ENTRIES SHOWN Start Marker

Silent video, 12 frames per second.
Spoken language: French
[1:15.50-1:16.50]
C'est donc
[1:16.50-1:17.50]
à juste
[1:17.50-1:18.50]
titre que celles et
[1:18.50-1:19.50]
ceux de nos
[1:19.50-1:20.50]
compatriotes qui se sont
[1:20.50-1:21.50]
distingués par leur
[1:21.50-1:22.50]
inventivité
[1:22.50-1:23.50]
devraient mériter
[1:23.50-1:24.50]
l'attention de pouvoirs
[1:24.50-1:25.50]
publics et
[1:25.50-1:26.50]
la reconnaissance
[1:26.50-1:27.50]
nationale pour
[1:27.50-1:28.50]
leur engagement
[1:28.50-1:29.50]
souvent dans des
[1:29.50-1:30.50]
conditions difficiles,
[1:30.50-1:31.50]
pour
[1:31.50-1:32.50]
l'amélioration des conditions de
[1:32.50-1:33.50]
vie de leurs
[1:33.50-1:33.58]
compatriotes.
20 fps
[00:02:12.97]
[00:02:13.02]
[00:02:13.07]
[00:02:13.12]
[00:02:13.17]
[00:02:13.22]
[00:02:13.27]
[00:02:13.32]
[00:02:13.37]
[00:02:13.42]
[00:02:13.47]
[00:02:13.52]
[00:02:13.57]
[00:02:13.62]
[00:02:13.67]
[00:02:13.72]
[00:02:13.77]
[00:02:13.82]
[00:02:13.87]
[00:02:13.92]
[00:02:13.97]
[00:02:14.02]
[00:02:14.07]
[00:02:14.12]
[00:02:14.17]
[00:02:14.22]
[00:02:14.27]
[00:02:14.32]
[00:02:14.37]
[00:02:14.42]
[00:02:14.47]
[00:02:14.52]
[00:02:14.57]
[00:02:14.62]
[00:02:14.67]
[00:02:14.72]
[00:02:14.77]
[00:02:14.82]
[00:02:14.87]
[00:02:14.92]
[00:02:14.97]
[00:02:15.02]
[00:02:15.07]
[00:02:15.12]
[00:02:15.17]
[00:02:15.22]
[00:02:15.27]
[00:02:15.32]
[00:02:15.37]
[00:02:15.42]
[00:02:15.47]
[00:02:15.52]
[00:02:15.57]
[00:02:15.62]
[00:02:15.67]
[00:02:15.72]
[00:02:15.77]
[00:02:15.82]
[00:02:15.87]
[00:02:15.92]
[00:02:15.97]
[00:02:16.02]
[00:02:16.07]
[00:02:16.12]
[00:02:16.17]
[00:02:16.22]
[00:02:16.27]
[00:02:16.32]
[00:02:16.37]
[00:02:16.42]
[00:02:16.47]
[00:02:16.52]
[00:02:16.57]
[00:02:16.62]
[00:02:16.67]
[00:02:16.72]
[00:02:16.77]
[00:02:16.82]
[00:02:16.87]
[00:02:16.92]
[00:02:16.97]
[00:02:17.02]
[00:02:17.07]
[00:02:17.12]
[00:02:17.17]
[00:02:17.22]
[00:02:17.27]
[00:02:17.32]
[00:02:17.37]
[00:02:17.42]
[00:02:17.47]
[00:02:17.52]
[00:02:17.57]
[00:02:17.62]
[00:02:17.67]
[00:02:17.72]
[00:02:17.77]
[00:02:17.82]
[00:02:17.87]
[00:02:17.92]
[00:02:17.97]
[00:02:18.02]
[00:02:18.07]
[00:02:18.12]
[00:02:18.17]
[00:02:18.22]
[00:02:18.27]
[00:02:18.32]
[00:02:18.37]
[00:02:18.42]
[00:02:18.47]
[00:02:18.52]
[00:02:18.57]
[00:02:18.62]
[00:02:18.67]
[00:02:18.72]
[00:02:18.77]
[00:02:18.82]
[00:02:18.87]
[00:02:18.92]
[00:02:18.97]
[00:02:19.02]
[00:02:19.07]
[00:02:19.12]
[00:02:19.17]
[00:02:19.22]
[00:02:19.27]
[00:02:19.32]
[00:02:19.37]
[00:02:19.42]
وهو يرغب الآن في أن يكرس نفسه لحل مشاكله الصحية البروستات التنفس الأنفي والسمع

ENTRIES SHOWN End Marker

• _WHAT YOU WILL DO_: Set down the data once more, word for word.

• _YOUR SOLUTION_:
Silent video, 12 frames per second.
Spoken language: French
[1:15.50-1:16.50]
C'est donc
[1:16.50-1:17.50]
à juste
[1:17.50-1:18.50]
titre que celles et
[1:18.50-1:19.50]
ceux de nos
[1:19.50-1:20.50]
compatriotes qui se sont
[1:20.50-1:21.50]
distingués par leur
[1:21.50-1:22.50]
inventivité
[1:22.50-1:23.50]
devraient mériter
[1:23.50-1:24.50]
l'attention de pouvoirs
[1:24.50-1:25.50]
publics et
[1:25.50-1:26.50]
la reconnaissance
[1:26.50-1:27.50]
nationale pour
[1:27.50-1:28.50]
leur engagement
[1:28.50-1:29.50]
souvent dans des
[1:29.50-1:30.50]
conditions difficiles,
[1:30.50-1:31.50]
pour
[1:31.50-1:32.50]
l'amélioration des conditions de
[1:32.50-1:33.50]
vie de leurs
[1:33.50-1:33.58]
compatriotes.
20 fps
[00:02:12.97]
[00:02:13.02]
[00:02:13.07]
[00:02:13.12]
[00:02:13.17]
[00:02:13.22]
[00:02:13.27]
[00:02:13.32]
[00:02:13.37]
[00:02:13.42]
[00:02:13.47]
[00:02:13.52]
[00:02:13.57]
[00:02:13.62]
[00:02:13.67]
[00:02:13.72]
[00:02:13.77]
[00:02:13.82]
[00:02:13.87]
[00:02:13.92]
[00:02:13.97]
[00:02:14.02]
[00:02:14.07]
[00:02:14.12]
[00:02:14.17]
[00:02:14.22]
[00:02:14.27]
[00:02:14.32]
[00:02:14.37]
[00:02:14.42]
[00:02:14.47]
[00:02:14.52]
[00:02:14.57]
[00:02:14.62]
[00:02:14.67]
[00:02:14.72]
[00:02:14.77]
[00:02:14.82]
[00:02:14.87]
[00:02:14.92]
[00:02:14.97]
[00:02:15.02]
[00:02:15.07]
[00:02:15.12]
[00:02:15.17]
[00:02:15.22]
[00:02:15.27]
[00:02:15.32]
[00:02:15.37]
[00:02:15.42]
[00:02:15.47]
[00:02:15.52]
[00:02:15.57]
[00:02:15.62]
[00:02:15.67]
[00:02:15.72]
[00:02:15.77]
[00:02:15.82]
[00:02:15.87]
[00:02:15.92]
[00:02:15.97]
[00:02:16.02]
[00:02:16.07]
[00:02:16.12]
[00:02:16.17]
[00:02:16.22]
[00:02:16.27]
[00:02:16.32]
[00:02:16.37]
[00:02:16.42]
[00:02:16.47]
[00:02:16.52]
[00:02:16.57]
[00:02:16.62]
[00:02:16.67]
[00:02:16.72]
[00:02:16.77]
[00:02:16.82]
[00:02:16.87]
[00:02:16.92]
[00:02:16.97]
[00:02:17.02]
[00:02:17.07]
[00:02:17.12]
[00:02:17.17]
[00:02:17.22]
[00:02:17.27]
[00:02:17.32]
[00:02:17.37]
[00:02:17.42]
[00:02:17.47]
[00:02:17.52]
[00:02:17.57]
[00:02:17.62]
[00:02:17.67]
[00:02:17.72]
[00:02:17.77]
[00:02:17.82]
[00:02:17.87]
[00:02:17.92]
[00:02:17.97]
[00:02:18.02]
[00:02:18.07]
[00:02:18.12]
[00:02:18.17]
[00:02:18.22]
[00:02:18.27]
[00:02:18.32]
[00:02:18.37]
[00:02:18.42]
[00:02:18.47]
[00:02:18.52]
[00:02:18.57]
[00:02:18.62]
[00:02:18.67]
[00:02:18.72]
[00:02:18.77]
[00:02:18.82]
[00:02:18.87]
[00:02:18.92]
[00:02:18.97]
[00:02:19.02]
[00:02:19.07]
[00:02:19.12]
[00:02:19.17]
[00:02:19.22]
[00:02:19.27]
[00:02:19.32]
[00:02:19.37]
[00:02:19.42]
وهو يرغب الآن في أن يكرس نفسه لحل مشاكله الصحية البروستات التنفس الأنفي والسمع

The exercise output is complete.